Hard drives contain moving parts. Things with moving parts
break. Corruption that requires reformatting the drive and reinstalling the OS and your programs isn't the worst failure, as the drive is still usable.
I helped out a friend a while back who bought a new machine to replace her existing desktop. The desktop was in good working order, but slow. She said "How do I preserve and transfer my data?", and I said "I come over, you feed me, and I pull the drive from your old machine and mount it as a second drive in the new one. Then you transfer stuff across at your leisure."
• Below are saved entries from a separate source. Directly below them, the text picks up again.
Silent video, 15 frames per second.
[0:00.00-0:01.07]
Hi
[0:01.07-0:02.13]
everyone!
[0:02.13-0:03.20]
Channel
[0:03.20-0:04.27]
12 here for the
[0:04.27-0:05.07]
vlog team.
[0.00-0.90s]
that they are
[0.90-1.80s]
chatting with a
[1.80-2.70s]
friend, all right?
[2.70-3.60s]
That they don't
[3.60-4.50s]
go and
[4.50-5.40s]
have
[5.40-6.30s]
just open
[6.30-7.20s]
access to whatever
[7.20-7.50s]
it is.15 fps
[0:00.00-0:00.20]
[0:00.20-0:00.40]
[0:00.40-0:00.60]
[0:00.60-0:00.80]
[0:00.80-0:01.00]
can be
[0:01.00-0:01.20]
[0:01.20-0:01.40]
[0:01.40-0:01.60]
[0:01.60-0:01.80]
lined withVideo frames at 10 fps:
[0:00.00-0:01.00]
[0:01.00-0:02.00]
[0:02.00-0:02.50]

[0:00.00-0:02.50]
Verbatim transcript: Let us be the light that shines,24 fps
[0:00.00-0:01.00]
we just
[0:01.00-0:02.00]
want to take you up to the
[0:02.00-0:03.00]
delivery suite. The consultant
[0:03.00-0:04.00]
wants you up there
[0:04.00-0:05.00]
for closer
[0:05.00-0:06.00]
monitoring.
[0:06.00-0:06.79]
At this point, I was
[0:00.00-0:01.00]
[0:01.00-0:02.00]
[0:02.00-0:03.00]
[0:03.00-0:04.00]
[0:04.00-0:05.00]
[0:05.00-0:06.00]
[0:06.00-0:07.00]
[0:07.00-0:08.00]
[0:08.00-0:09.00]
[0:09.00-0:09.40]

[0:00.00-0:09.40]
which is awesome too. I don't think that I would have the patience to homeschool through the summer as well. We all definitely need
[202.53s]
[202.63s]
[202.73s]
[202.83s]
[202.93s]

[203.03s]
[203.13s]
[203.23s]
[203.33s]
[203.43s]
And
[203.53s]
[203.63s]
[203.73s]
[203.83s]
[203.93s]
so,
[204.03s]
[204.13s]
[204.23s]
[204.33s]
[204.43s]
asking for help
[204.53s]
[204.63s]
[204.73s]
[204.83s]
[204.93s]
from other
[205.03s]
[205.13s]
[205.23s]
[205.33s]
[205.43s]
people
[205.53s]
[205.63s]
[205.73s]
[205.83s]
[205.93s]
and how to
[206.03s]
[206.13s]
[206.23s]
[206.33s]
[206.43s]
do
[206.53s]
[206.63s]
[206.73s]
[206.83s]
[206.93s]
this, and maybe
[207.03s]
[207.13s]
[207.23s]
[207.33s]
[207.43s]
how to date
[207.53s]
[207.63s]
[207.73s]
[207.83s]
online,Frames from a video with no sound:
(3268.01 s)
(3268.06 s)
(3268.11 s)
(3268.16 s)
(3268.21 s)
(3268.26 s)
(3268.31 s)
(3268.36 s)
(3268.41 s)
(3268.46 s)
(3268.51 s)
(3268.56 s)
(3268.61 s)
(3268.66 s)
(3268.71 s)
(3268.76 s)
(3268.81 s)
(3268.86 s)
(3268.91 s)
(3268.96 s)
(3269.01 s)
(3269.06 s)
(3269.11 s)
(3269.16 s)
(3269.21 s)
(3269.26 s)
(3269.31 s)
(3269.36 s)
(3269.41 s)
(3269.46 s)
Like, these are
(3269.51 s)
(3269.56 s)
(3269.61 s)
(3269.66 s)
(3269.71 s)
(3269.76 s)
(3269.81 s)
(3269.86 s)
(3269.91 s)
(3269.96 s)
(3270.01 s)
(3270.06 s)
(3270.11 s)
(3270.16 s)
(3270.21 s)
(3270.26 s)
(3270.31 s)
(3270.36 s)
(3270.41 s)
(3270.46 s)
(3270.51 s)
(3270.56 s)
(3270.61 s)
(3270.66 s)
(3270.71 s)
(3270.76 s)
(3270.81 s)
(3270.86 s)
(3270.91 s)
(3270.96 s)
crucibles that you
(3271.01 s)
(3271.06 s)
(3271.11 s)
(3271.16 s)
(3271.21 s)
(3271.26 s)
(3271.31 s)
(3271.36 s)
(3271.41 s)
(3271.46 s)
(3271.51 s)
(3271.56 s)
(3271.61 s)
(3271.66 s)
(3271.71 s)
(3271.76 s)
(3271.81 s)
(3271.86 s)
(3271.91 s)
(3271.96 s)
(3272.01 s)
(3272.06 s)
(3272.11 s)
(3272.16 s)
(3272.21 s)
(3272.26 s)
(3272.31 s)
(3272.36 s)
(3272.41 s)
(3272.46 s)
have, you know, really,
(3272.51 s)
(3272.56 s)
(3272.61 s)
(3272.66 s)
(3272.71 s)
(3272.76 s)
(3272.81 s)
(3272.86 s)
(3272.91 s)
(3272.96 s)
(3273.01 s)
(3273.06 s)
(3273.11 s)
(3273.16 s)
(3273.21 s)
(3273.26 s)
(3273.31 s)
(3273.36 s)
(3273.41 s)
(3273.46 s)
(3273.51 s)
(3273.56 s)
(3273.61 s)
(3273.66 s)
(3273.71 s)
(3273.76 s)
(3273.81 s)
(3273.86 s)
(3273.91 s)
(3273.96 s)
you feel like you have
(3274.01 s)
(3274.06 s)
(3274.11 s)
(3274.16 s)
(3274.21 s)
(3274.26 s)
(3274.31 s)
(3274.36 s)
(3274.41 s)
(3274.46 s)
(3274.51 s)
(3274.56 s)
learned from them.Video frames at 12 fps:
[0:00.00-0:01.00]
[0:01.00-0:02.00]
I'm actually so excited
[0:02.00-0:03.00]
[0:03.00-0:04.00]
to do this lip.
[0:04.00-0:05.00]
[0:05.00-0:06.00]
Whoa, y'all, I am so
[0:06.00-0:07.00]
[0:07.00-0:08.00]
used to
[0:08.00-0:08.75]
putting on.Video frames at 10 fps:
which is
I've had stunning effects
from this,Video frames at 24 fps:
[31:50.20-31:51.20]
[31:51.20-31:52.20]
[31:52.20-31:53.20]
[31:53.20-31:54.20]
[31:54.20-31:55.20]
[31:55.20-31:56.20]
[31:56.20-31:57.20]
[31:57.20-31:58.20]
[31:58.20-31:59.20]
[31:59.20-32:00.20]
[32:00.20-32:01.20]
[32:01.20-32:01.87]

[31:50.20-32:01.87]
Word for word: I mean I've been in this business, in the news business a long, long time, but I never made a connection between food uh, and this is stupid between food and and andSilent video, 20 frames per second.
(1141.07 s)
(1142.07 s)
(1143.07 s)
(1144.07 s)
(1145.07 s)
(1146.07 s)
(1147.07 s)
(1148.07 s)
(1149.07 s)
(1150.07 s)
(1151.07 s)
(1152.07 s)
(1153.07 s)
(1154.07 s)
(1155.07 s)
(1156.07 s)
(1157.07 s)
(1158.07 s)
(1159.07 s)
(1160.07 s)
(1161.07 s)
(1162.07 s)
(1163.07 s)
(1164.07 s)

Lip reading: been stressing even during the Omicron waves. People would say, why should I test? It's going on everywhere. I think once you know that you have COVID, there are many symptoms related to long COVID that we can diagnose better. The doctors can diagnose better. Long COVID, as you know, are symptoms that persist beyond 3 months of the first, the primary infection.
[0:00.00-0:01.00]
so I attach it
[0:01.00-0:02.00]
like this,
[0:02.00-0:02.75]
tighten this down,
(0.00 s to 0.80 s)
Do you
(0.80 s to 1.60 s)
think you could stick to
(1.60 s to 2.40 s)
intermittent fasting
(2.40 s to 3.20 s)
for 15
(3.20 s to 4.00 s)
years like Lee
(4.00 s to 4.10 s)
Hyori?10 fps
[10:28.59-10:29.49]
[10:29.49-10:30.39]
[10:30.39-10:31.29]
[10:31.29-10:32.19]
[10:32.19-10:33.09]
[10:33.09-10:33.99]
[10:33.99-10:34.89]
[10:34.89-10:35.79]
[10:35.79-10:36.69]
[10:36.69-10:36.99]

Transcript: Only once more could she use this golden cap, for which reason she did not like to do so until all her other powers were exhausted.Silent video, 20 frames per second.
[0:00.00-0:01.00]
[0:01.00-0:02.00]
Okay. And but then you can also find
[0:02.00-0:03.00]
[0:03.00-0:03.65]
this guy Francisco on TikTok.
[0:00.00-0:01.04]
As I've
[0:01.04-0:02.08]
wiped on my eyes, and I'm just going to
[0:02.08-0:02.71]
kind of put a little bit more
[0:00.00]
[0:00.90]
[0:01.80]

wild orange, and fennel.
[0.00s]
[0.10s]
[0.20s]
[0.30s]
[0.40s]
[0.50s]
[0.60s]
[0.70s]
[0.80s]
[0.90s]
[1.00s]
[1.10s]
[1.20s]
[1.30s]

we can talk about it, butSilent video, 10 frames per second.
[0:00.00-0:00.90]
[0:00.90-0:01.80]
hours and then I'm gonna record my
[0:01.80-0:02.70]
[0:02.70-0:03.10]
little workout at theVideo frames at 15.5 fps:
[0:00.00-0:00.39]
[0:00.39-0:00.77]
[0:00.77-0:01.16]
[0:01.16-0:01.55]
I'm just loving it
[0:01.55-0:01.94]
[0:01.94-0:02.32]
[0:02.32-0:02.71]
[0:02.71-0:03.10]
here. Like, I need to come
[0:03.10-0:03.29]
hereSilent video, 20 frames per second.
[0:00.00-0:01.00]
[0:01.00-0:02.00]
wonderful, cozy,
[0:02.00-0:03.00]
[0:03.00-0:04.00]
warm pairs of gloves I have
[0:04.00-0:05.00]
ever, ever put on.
Well, it didn't quite work that way. I discovered that the old machine, which had been a cast off from an office that upgraded, used SCSI drives, which is not what you normally expect in a desktop. Her old drive could not be mounted in her new machine. Fortunately, the data transfer was easy. Everything she was concerned with was in the My Documents fold, and that could be copied to a flash drive, then copied over to the new machine.
But I don't believe in wasting resources, so the old machine was left in place, and I set up the new machine to be able to connect to the old one over her home network with remote desktop software. The next stop, which remains to be done, is to set up the new machine to back up automatically across the network to the old machine. The old machine may be slow, but it's built like a tank, and unlikely to fail. It can also be the firewall machine and gateway to the outside world, with the router connected to it, and traffic forwarded through it, providing an additional layer of insulation for her work.
And because she can back up to thumb drive and the critical stuff (writing projects in progress) is small enough to fit, she'll have copies on her desktop, old machine, and netbook. Redundancy rules.